Keping Dua Puluh Lima

4.1K 649 47
                                    

Sore hari itu Liora duduk bersandar di kursi malas dengan posisi menghadap keindahan pantai Sanur yang indah. Waktu sudah menunjukkan hampir pukul enam sore, dan matahari tengah bersiap terbenam.
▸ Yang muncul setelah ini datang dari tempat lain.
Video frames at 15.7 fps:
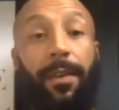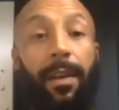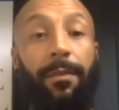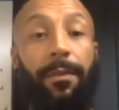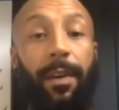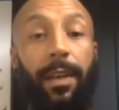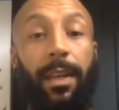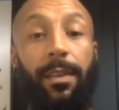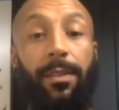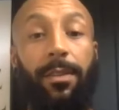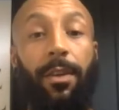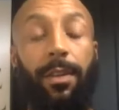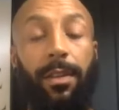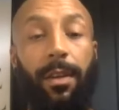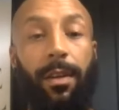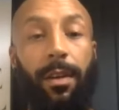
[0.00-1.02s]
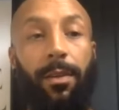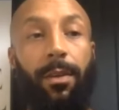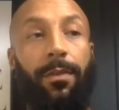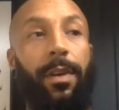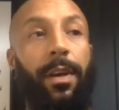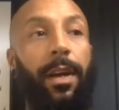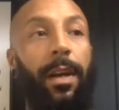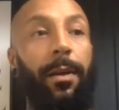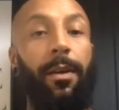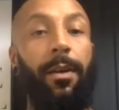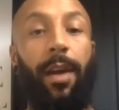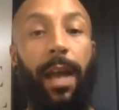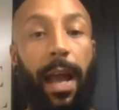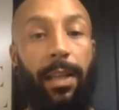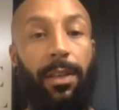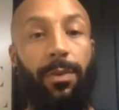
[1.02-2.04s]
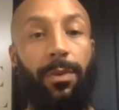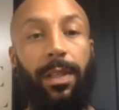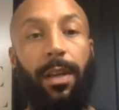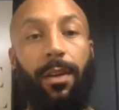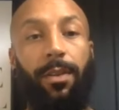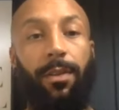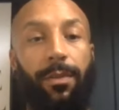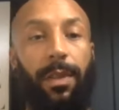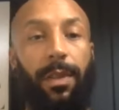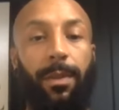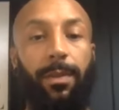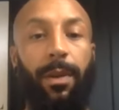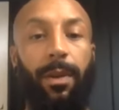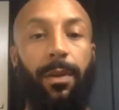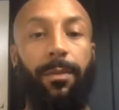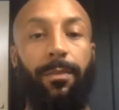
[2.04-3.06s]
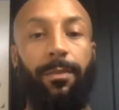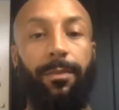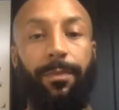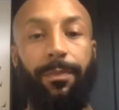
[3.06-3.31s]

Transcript: um, sorry to cut you off. Uh, Andrew's in our youth team as well.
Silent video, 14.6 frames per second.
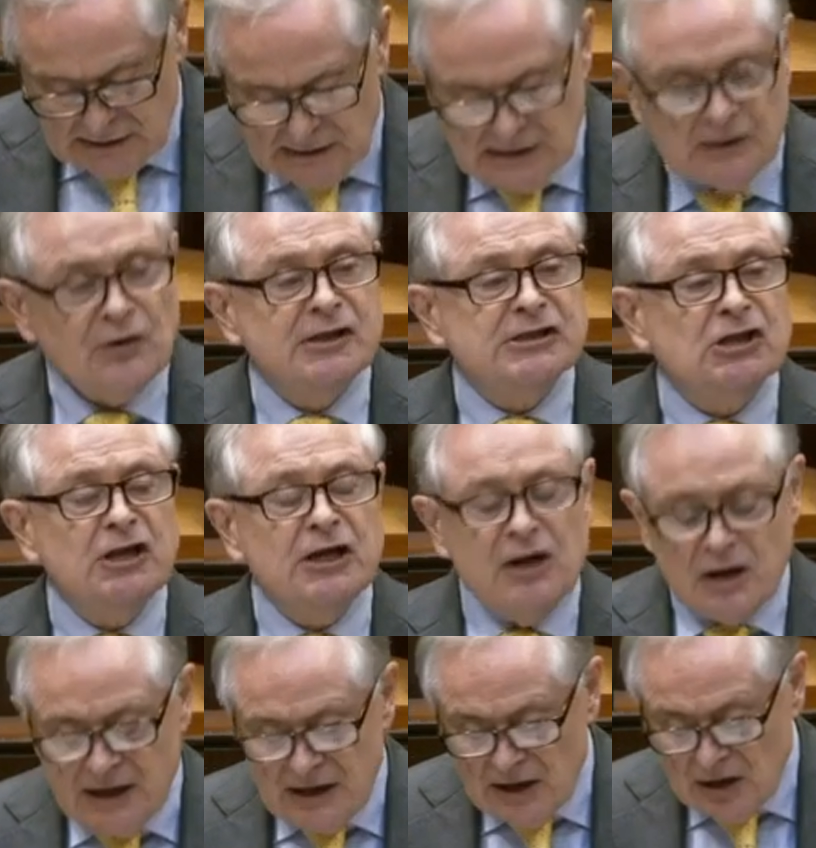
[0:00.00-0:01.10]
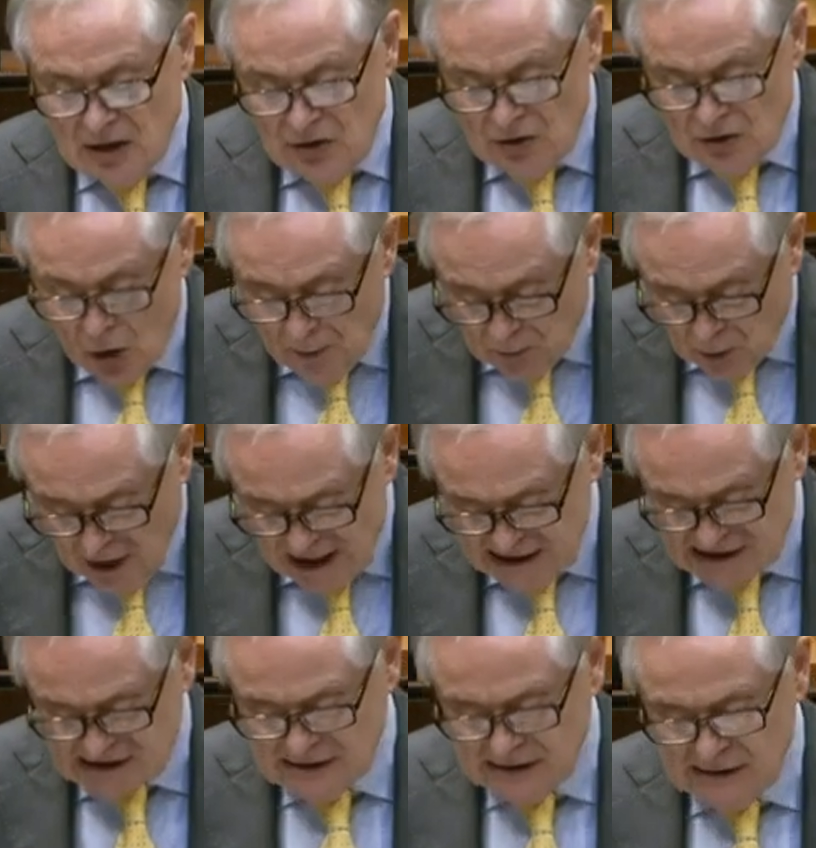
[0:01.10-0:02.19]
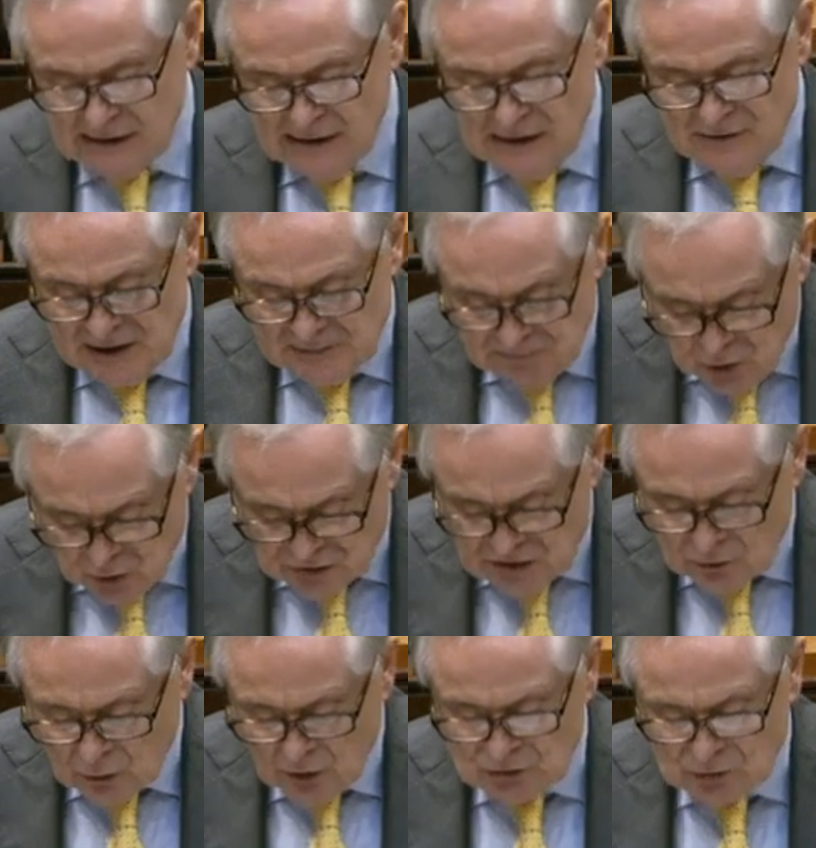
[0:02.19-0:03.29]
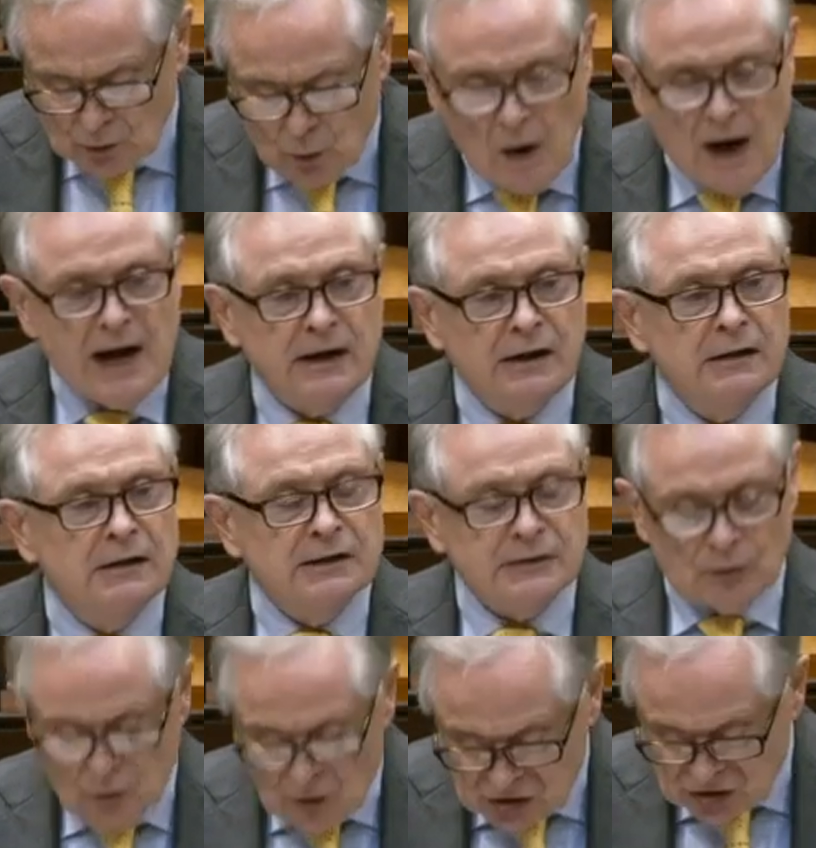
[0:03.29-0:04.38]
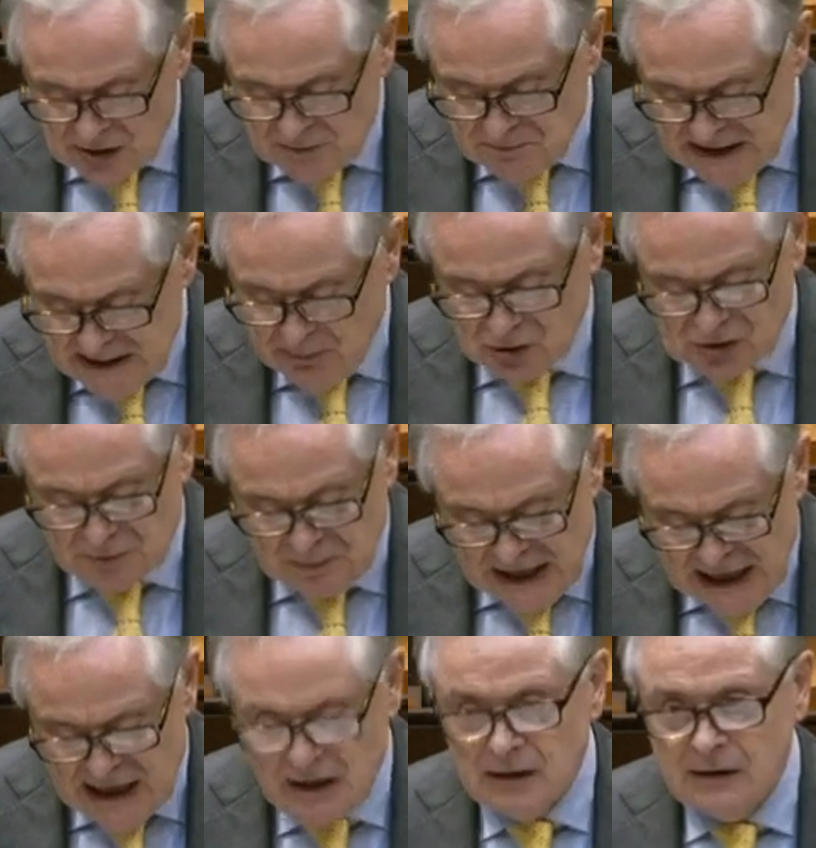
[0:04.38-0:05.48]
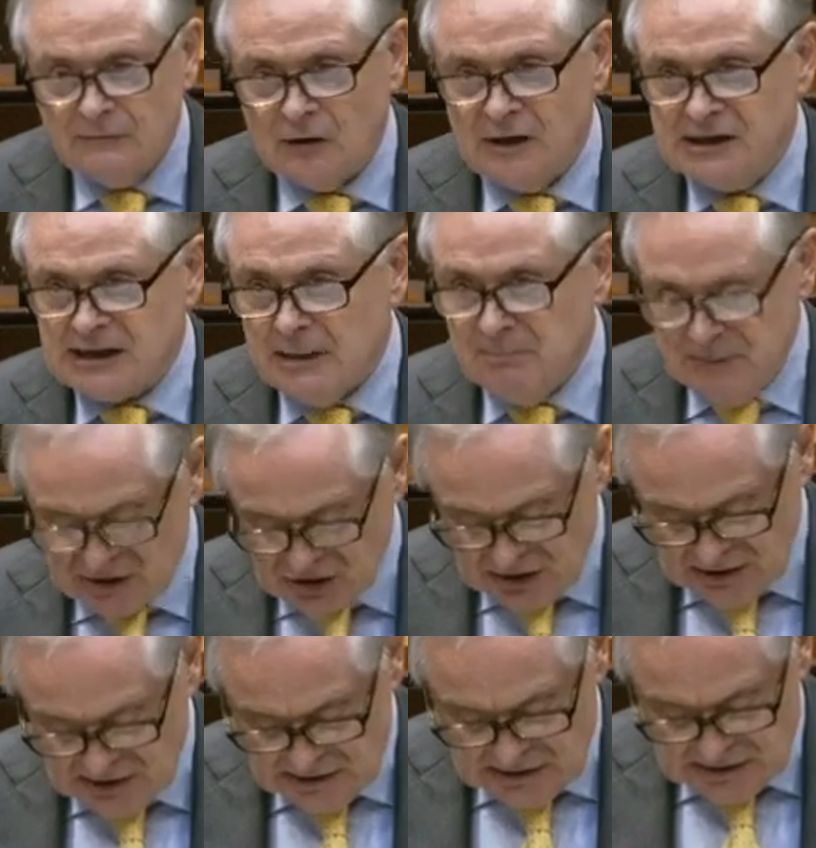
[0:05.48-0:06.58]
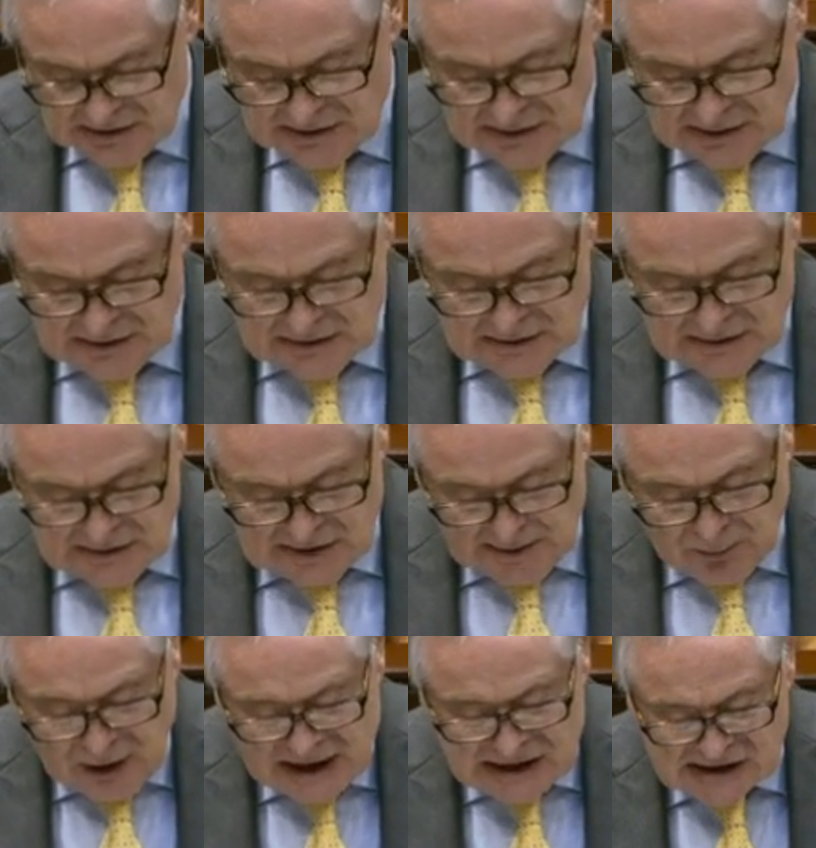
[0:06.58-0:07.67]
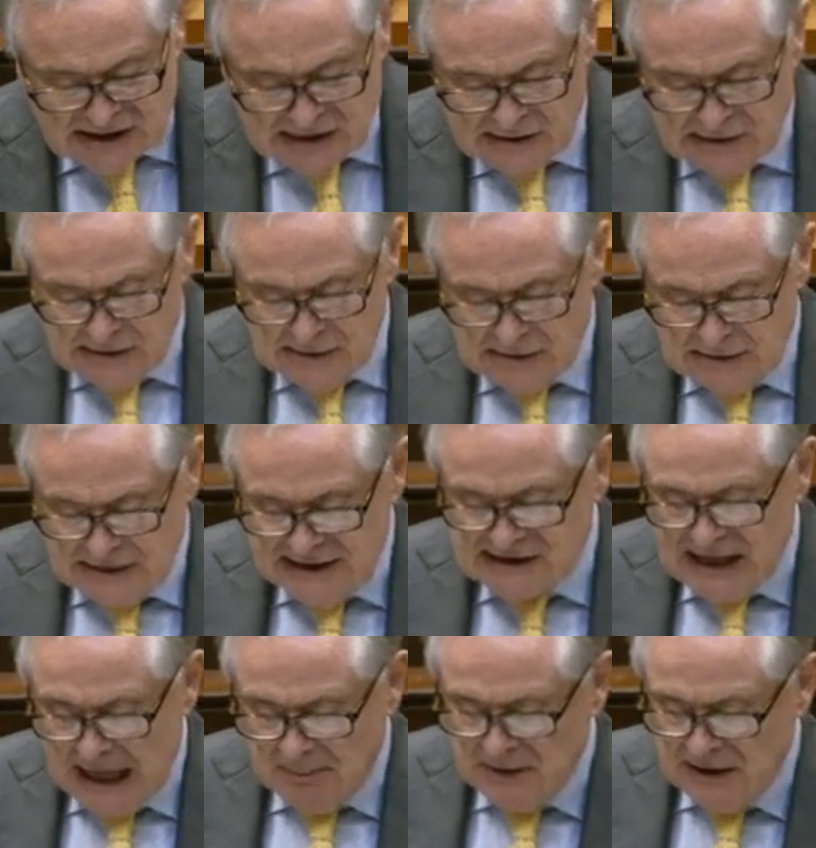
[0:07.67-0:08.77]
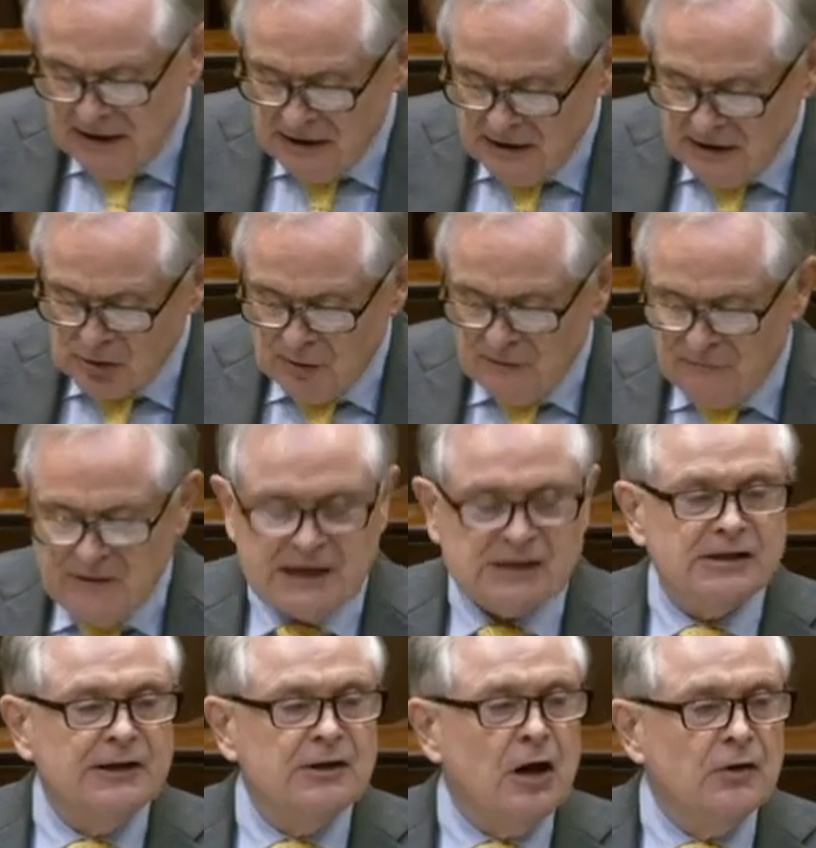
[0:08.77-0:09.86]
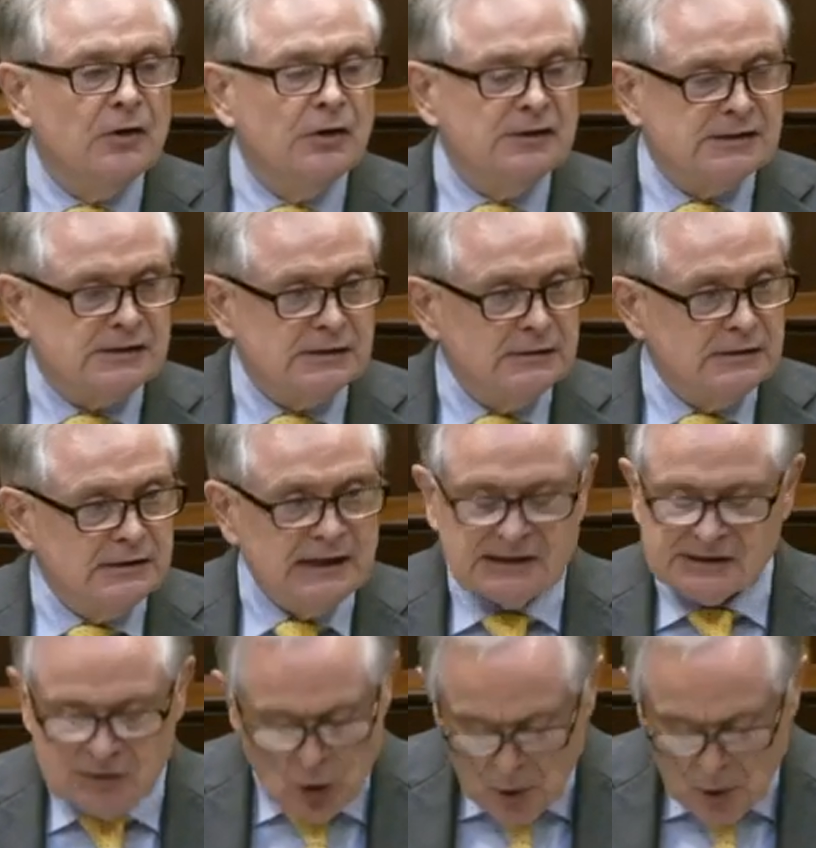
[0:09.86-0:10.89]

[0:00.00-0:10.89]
There is clearly no price that Putin won't require the Russian people to pay for his ambition. The price he is happy to inflict on others has no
Liora menutup mata. Menikmati kesunyian yang membuat hati damai. Ketenangan inilah yang ia butuhkan. Jauh dari bayang-bayang Raka yang selalu berhasil membuat pikirannya kacau.

Berulang kali Liora mencoba meyakinkan diri sendiri bahwa Raka bukan orang yang tepat untuknya. Namun, tidak bisa dipungkiri hatinya bicara lain. Apa yang orang bilang hanya cinta monyet, nyatanya telah mengkristal di dalam hatinya dan terlalu sulit untuk dilupakan.

Liora bahkan rela menukar apa pun untuk bisa hidup kembali dengan pikiran kosong. Karena, siapa yang mengira, masa lalu yang ia miliki dengan Raka, seolah memenjarakan sebagian hatinya dalam kenangan.

Raka adalah definisi sempurna seorang pria menurut versinya. Raka melebihi semua ekspetasi Liora dalam mencari pasangan. Semua yang gadis itu inginkan pada seorang pria, ada pada Raka. Dia tampan, pekerja keras, penyayang, dan mencintai Liora dengan begitu besar.

Akan tetapi, entah kenapa semua hal itu malah membuat Liora takut. Liora takut saat hubungan mereka tidak berhasil dan ia harus kehilangan Raka lagi, hal itu akan menghancurkan dirinya lebih parah dari yang pernah Raka lakukan padanya enam tahun lalu.

"Mau nggak?" tawar Brie sambil mengasongkan satu gelas cocktail berisi campuran sweet varmount dan gin kepada Liora.

Dengan senang hati Liora menerima minuman itu. "Thanks," ujarnya.

Brie duduk di samping Liora, sama-sama menyaksikan matahari yang siap terbenam. "Tadi mama kamu nelepon?" tanya Brie, dijawab anggukan kepala oleh Liora. "Ada apa?"

"Mama bilang tadi siang Mas Raka nyariin aku ke rumah."

"Benarkan apa yang aku bilang. Dia pasti nggak bakalan menyerah gitu aja. Terus, sampai kapan kamu mau menghindari dia kayak gini? "

Dengan pandangan menatap lurus ke depan, Liora menggelengkan kepala. "Aku nggak tahu. Mungkin sampai aku bisa mengendalikan diri dengan baik di hadapan dia. Seperti yang kamu tahu, Brie, selama ini aku selalu lemah kalau ada di dekat dia."

"Itu karena kamu terlalu mencintai dia. Sama seperti dia yang mencintai kamu terlalu besar."

Liora kembali terdiam. Pikirannya menerawang, memandangi burung camar yang hinggap di samping kolam renang di depan mereka. "I don't know. He had something "boom" you know, it was like a boom which burned my mind. I was so crazy about him."

"Yeah. I was once like you are now. I can feel what you feel. Tapi, harusnya nggak ada yang perlu kamu takutkan karena nyatanya dia juga tergila-gila sama kamu."

"Iya, Brie, aku tahu dia mencintai aku juga, tapi tetap aja aku takut. Apalagi setelah aku tahu keluarganya nggak mendukung hubungan kami. It's just like a big hole in my chest. I can't breathe."

Brie mengambil napas banyak-banyak. Jika seperti itu, Brie tidak tahu lagi harus bicara apa. Liora sudah bercerita bagaimana reaksi salah satu kakak perempuan Raka saat Raka memperkenalkan Liora kepada keluarganya. Bahkan Liora menceritakan dengan jelas setiap kata yang diucapkan Raya kepadanya.